The sizzle vs. the steak

Which brings me to some new research that colleague Alex van Putten and I have been doing to better understand, and if possible, to get ahead of, these curious investor behaviors.  It’s a spin-off of work we’ve been doing for some years on how companies can use options thinking to access greater opportunities while containing their downside risk.

Using publicly available information, we derive the portion of a company’s share price that can be attributed to cash flow from ongoing operations (we used implied cost of capital and current cash flows in the model).  By subtracting that number from the company’s market capitalization, you can then derive the proportion of value that can be attributed to investor confidence in the company’s growth potential.  In other words, how much of a company’s value is grounded in the “steak” (that $4.6 billion Ford brought home last year) vs. the “sizzle” (the amount of growth investors expect Tesla to be able to generate).

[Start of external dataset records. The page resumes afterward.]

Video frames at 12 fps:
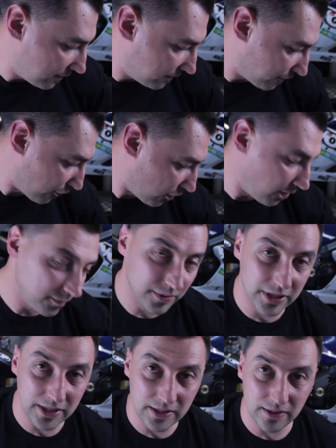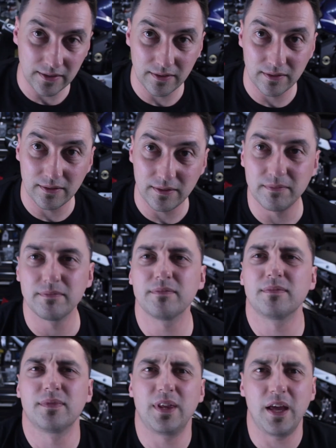from the
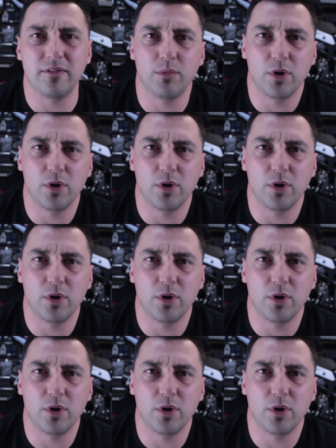Dave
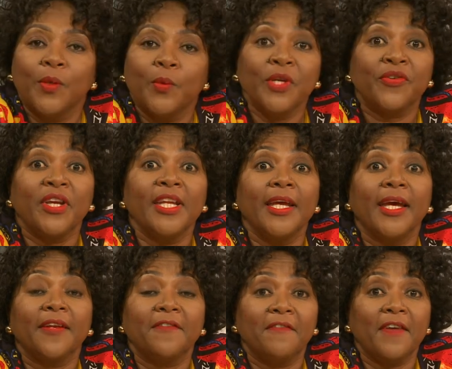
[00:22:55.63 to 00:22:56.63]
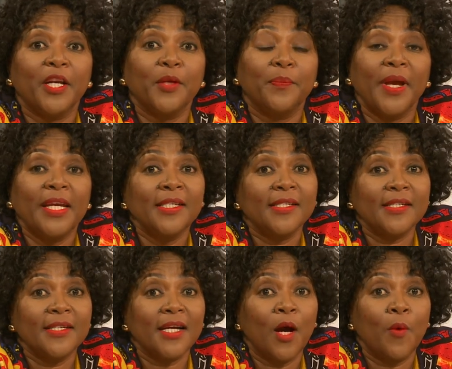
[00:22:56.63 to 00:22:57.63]
we really had fun
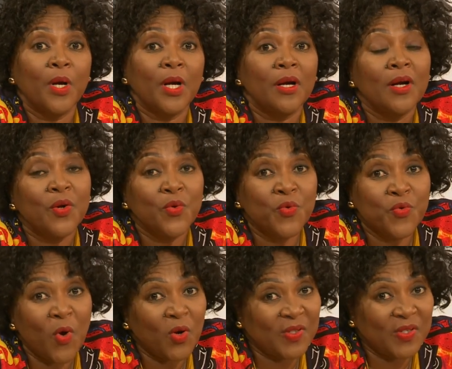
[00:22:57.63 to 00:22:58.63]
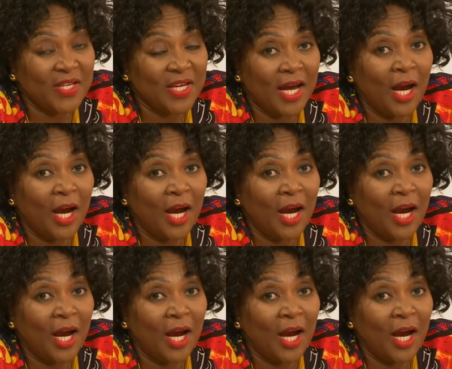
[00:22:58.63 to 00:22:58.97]
painting our rocks here.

By running Tesla through our model, we can calculate what we are calling the growth stake that investors have made in a company, which consists of expectations that can’t be explained by the company’s current performance.  When we ran the growth stake analysis for Tesla just a few days ago, it’s growth stake – the value investors are counting on it to deliver growth – was nearly a whopping $55 billion (even higher than its market cap, because of its ongoing losses which have to be taken out of the “ongoing operations” accounting).

By comparing the operations expectations with the growth stake, we can easily calculate the imagination premium (TM) ratio which illustrates the extent to which investors are expecting the future to be bright.  The higher the better.  Just for fun, we ran it for Amazon and the value attributed to future value is 292%.  And for Buffalo Wild Wings, that has been struggling, the ratio was (yikes) -60%.  Come on in, activist investors often with very mixed results.

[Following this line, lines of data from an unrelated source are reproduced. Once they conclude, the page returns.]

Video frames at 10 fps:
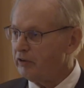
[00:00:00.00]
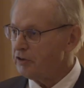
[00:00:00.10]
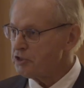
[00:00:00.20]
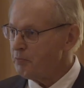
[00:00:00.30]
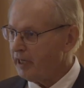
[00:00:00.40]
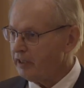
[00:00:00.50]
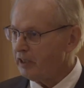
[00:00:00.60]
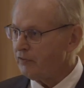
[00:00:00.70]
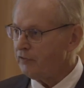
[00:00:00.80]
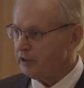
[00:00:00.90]
Earth's
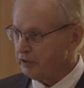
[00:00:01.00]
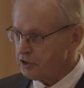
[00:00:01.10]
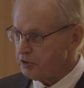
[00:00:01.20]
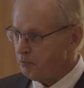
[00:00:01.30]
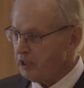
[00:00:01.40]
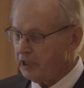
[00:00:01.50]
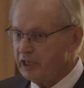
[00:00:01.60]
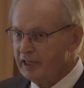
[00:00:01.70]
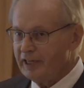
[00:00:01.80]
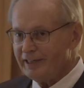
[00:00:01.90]
magnetic field should
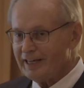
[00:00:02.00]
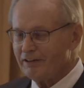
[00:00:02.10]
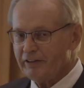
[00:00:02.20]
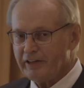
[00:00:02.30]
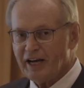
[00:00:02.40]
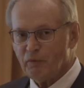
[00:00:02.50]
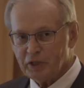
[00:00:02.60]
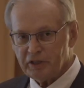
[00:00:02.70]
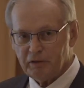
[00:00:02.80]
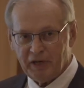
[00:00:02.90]
be, and not only that,
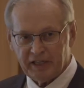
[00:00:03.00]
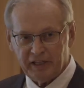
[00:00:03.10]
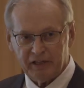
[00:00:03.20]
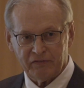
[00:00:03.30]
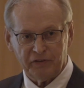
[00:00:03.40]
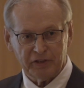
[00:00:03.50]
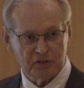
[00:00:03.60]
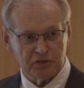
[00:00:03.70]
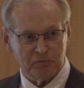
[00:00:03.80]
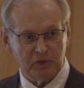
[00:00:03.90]
what the magnetic
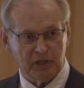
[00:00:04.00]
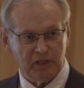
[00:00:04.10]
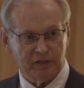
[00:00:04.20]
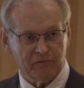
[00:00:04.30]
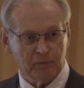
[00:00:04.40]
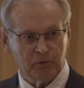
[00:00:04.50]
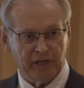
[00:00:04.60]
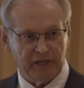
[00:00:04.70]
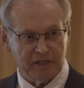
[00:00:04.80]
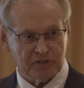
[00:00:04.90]
field should be of the
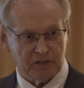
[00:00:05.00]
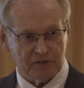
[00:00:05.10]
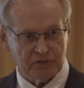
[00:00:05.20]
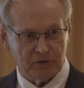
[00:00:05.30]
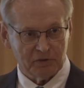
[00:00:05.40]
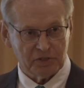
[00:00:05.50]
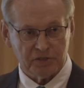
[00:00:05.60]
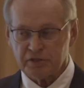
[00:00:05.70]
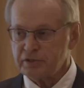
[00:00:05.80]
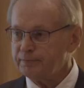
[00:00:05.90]
planets in our solar
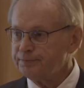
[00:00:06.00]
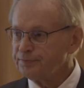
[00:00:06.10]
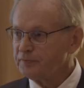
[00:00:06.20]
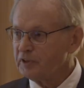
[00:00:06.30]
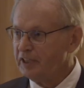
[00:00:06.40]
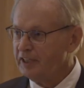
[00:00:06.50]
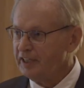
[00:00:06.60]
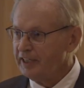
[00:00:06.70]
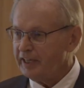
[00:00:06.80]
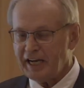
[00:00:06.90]
system.
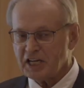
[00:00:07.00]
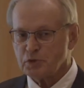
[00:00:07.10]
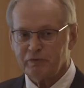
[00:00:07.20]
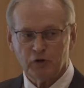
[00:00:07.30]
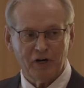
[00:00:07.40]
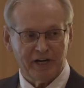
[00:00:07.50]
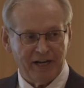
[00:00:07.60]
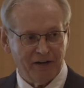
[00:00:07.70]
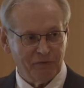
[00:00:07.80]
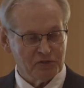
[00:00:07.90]
And as we've gone
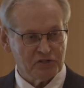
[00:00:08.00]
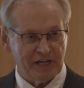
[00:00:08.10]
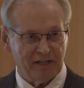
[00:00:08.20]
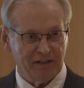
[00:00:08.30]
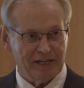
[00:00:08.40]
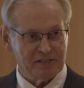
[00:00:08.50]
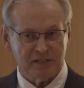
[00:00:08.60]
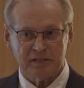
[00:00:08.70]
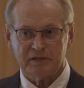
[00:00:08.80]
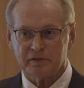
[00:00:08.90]
out with satellites
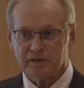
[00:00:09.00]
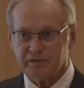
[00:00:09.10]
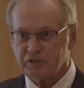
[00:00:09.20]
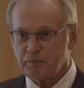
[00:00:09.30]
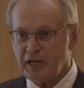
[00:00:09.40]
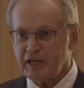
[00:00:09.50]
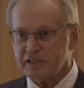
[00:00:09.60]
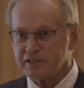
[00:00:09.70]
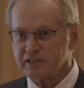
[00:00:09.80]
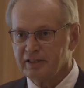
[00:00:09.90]
into
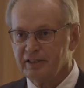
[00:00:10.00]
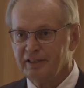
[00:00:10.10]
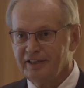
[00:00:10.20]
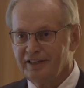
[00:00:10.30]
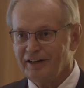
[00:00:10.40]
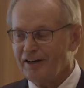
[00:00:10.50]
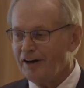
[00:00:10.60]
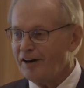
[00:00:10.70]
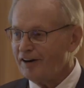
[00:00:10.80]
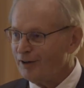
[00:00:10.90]
space,
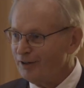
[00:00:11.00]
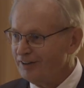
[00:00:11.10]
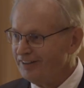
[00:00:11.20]
our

More on that in another communication.

Which brings me back to Tesla’s stock price tumble

Given that, based on our analysis, Tesla’s current value depends almost entirely at this point on investors continuing to have their imaginations tickled by the company’s heady growth prospects, anything that casts doubts on that vision could very well lead to a loss of confidence. Reporting by Quartz suggests why some of its investors have taken their bats and balls and gone home.  And that is, that while Tesla promised to be the first to introduce mass-market, super smart and even self-driving electric vehicles, other car-makers have not ignored this potential strategic inflection point.

From Tesla’s current point of view, Volvo’s dramatic announcement that by 2019 its cars will all be either electric or hybrid eliminates some of its sizzle – being that first audacious player that was going to open an entirely new vector of growth in a huge global industry.  Interestingly for Tesla, investors seem to be split, with one group definitely looking at it as a new entrant in the existing “steak” car market, while others are betting big that it is going to change the world as a leader in electric, battery and who-knows-what future energy plays.